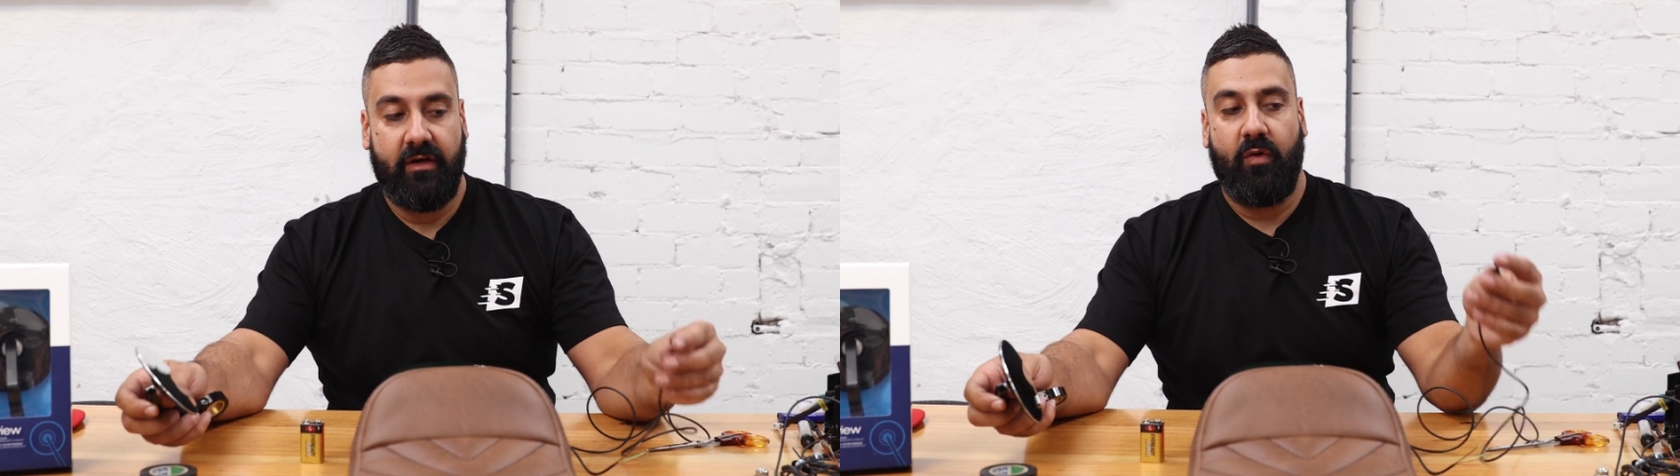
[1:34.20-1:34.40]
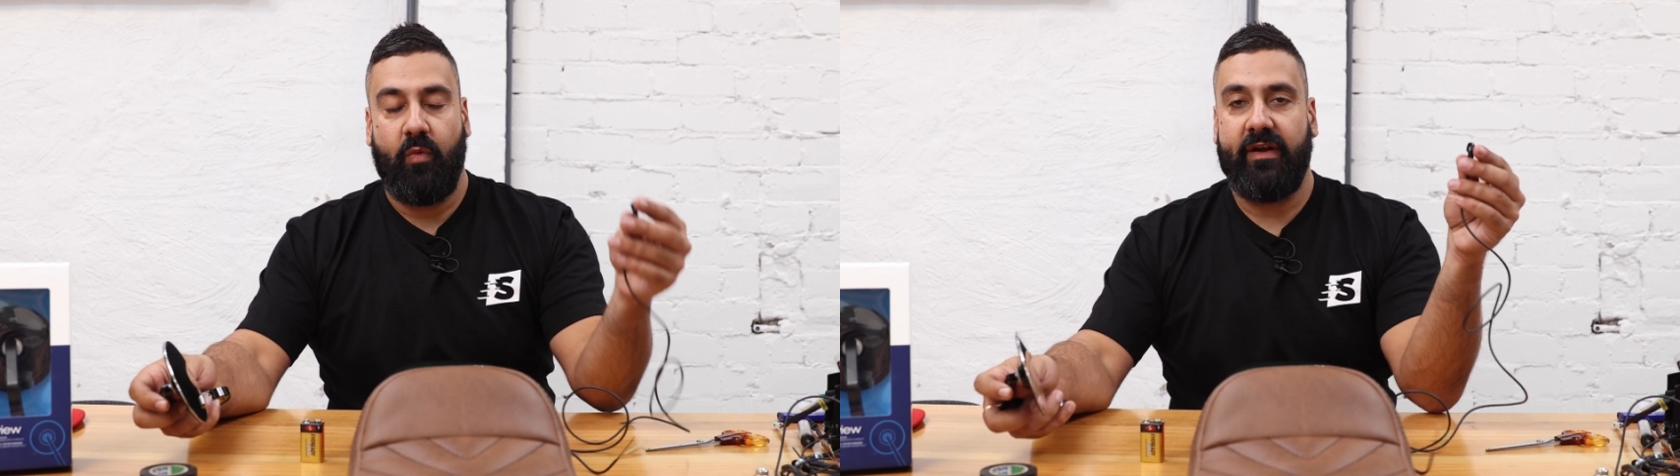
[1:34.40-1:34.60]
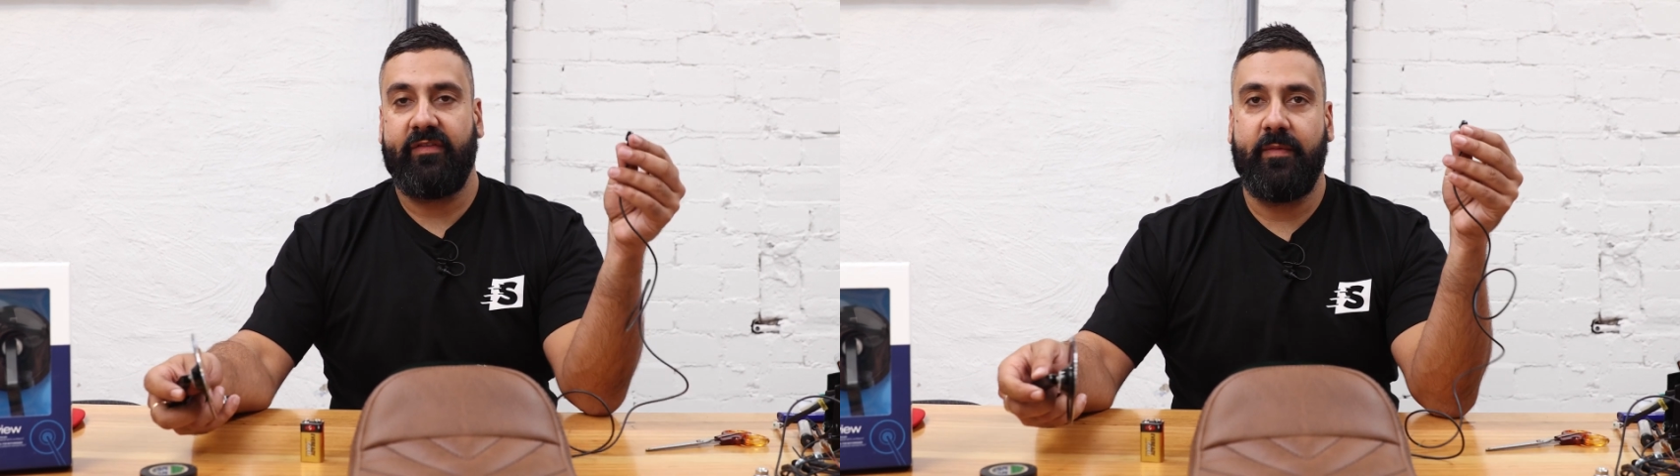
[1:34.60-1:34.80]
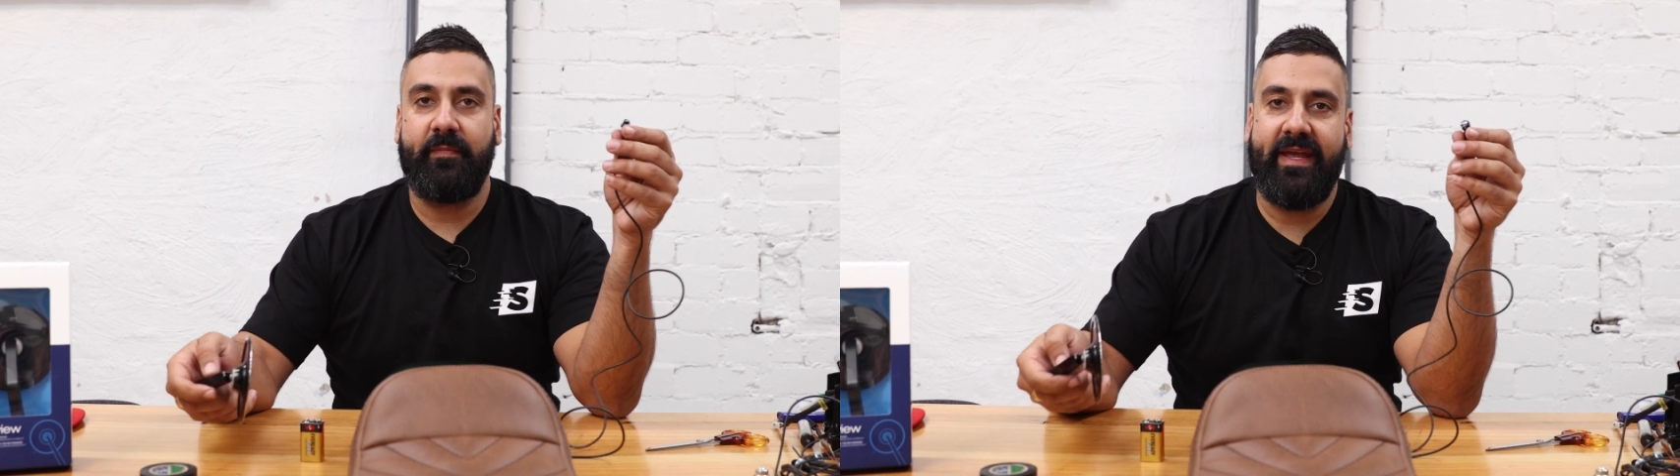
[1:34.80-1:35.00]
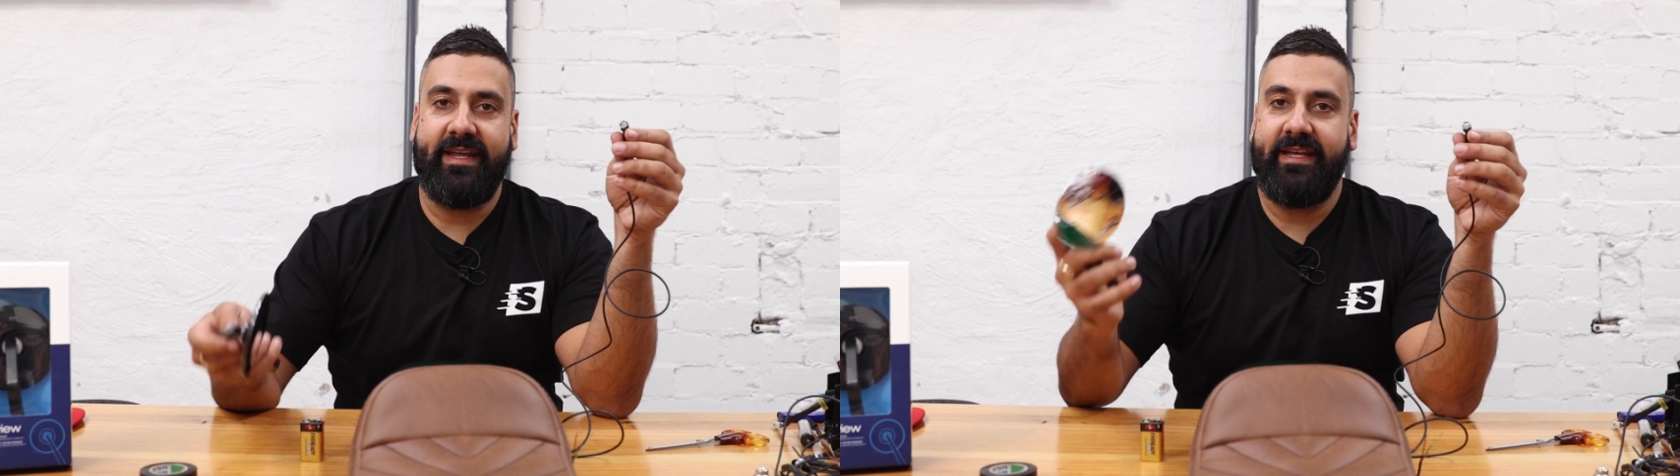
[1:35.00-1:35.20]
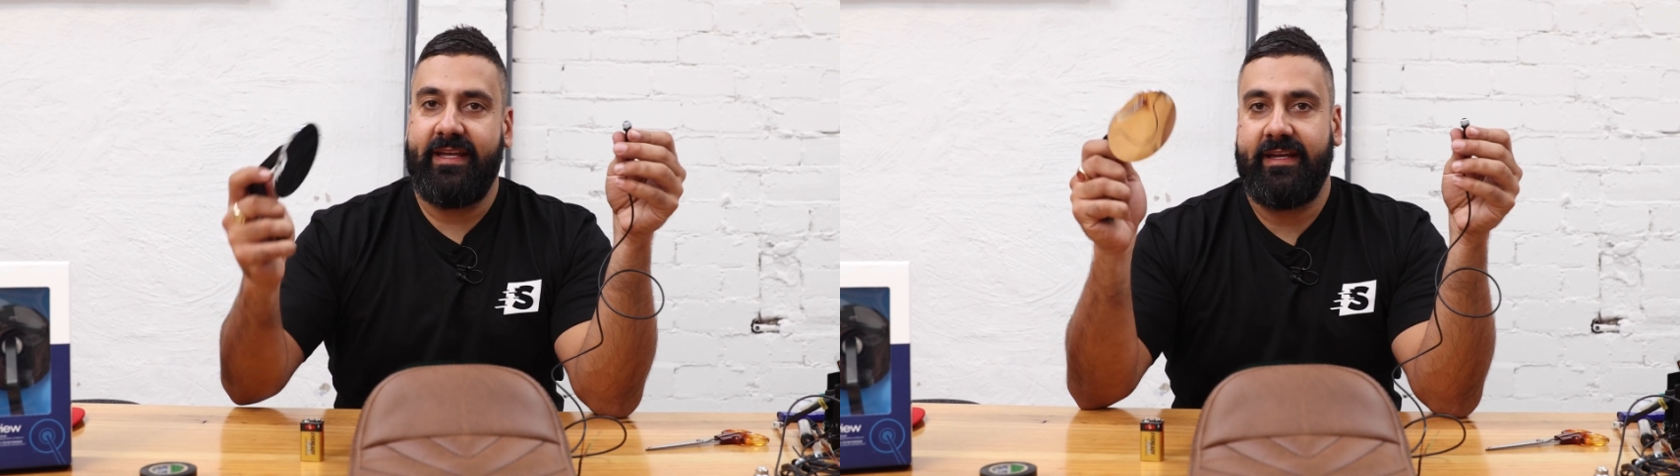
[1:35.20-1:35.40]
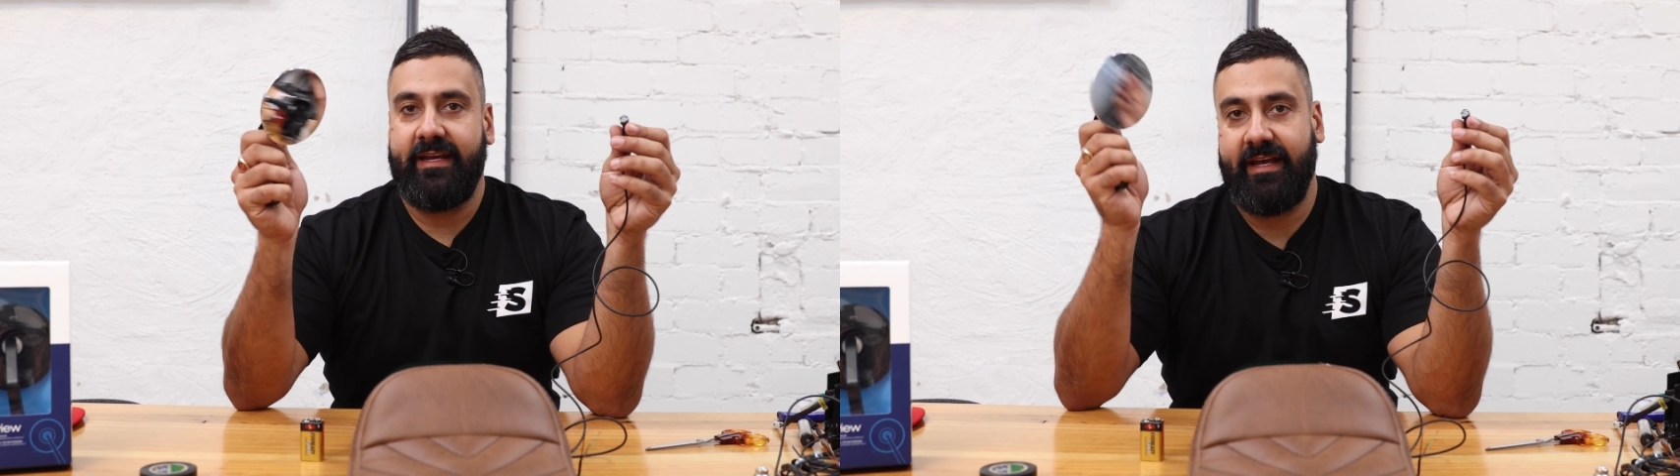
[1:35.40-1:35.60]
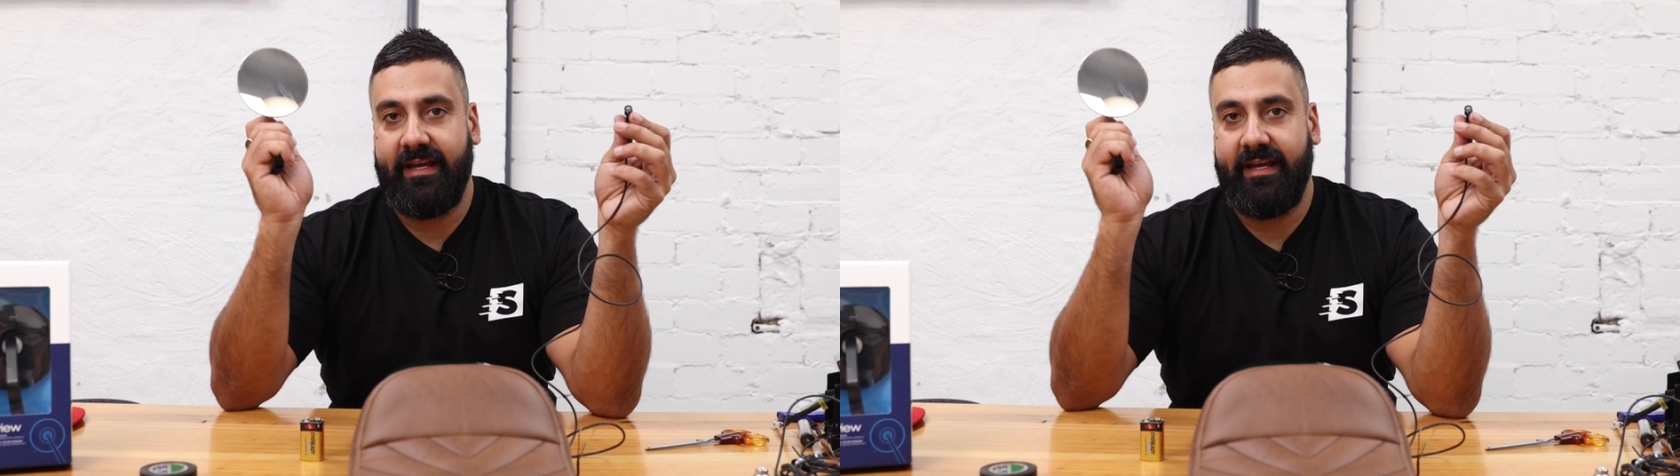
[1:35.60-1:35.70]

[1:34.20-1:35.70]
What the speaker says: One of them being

* * *

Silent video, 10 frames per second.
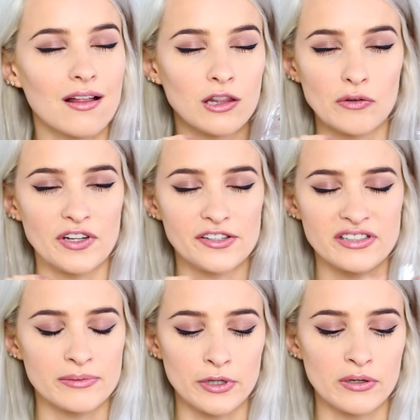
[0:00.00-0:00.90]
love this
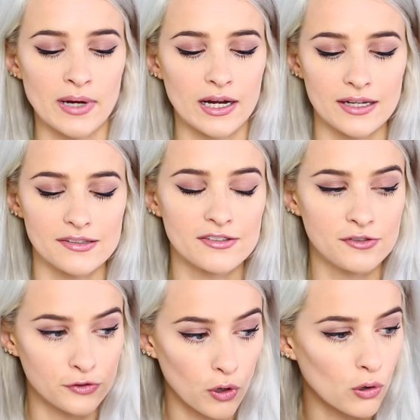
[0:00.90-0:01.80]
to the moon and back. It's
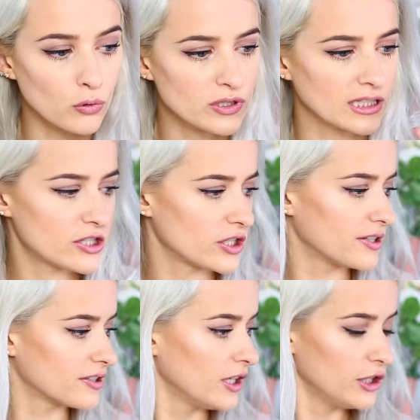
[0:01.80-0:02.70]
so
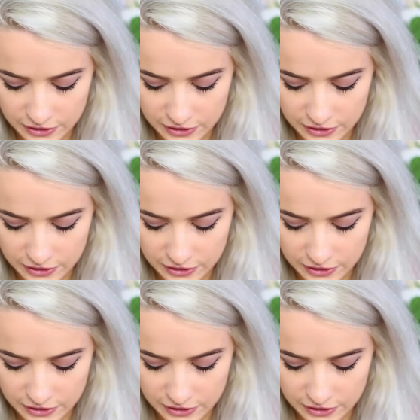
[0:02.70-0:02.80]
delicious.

--

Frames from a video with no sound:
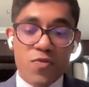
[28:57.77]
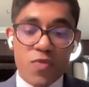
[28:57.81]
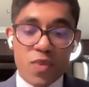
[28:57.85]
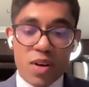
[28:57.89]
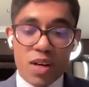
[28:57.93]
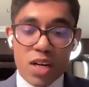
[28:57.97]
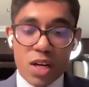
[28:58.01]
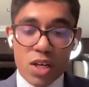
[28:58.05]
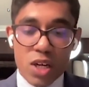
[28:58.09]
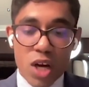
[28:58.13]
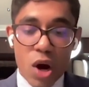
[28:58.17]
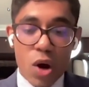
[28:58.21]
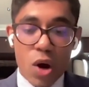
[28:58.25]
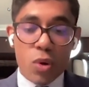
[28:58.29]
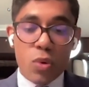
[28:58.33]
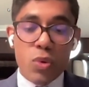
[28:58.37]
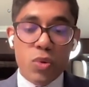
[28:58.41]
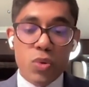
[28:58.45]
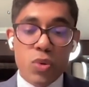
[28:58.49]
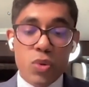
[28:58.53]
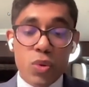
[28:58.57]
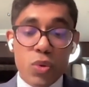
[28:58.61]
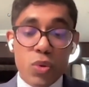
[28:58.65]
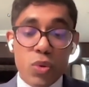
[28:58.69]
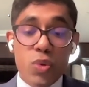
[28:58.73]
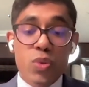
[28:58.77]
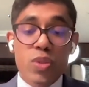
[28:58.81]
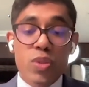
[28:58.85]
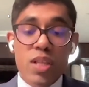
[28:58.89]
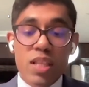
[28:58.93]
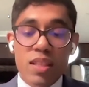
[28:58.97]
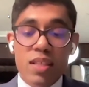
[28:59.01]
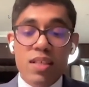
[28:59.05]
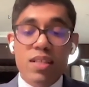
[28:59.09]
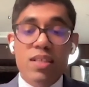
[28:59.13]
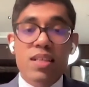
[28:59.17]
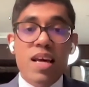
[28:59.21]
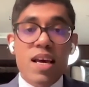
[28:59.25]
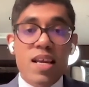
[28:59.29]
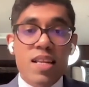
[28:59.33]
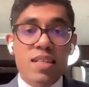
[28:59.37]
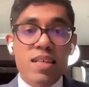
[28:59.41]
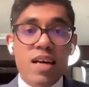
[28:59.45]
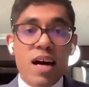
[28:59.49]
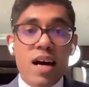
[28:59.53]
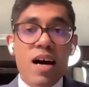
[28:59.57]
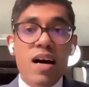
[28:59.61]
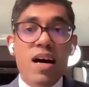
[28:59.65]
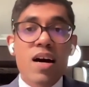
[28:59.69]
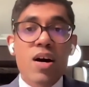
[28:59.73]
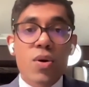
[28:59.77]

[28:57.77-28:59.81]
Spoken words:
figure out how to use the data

→ **What is expected**
All lines above from the one containing "[1:34.20-1:34.40]" up to and including the one containing "What the speaker says: One of them being" are to be set down exactly, and nothing else. Leave images out.

→ **Task answer**
[1:34.20-1:34.40]
[1:34.40-1:34.60]
[1:34.60-1:34.80]
[1:34.80-1:35.00]
[1:35.00-1:35.20]
[1:35.20-1:35.40]
[1:35.40-1:35.60]
[1:35.60-1:35.70]

[1:34.20-1:35.70]
What the speaker says: One of them being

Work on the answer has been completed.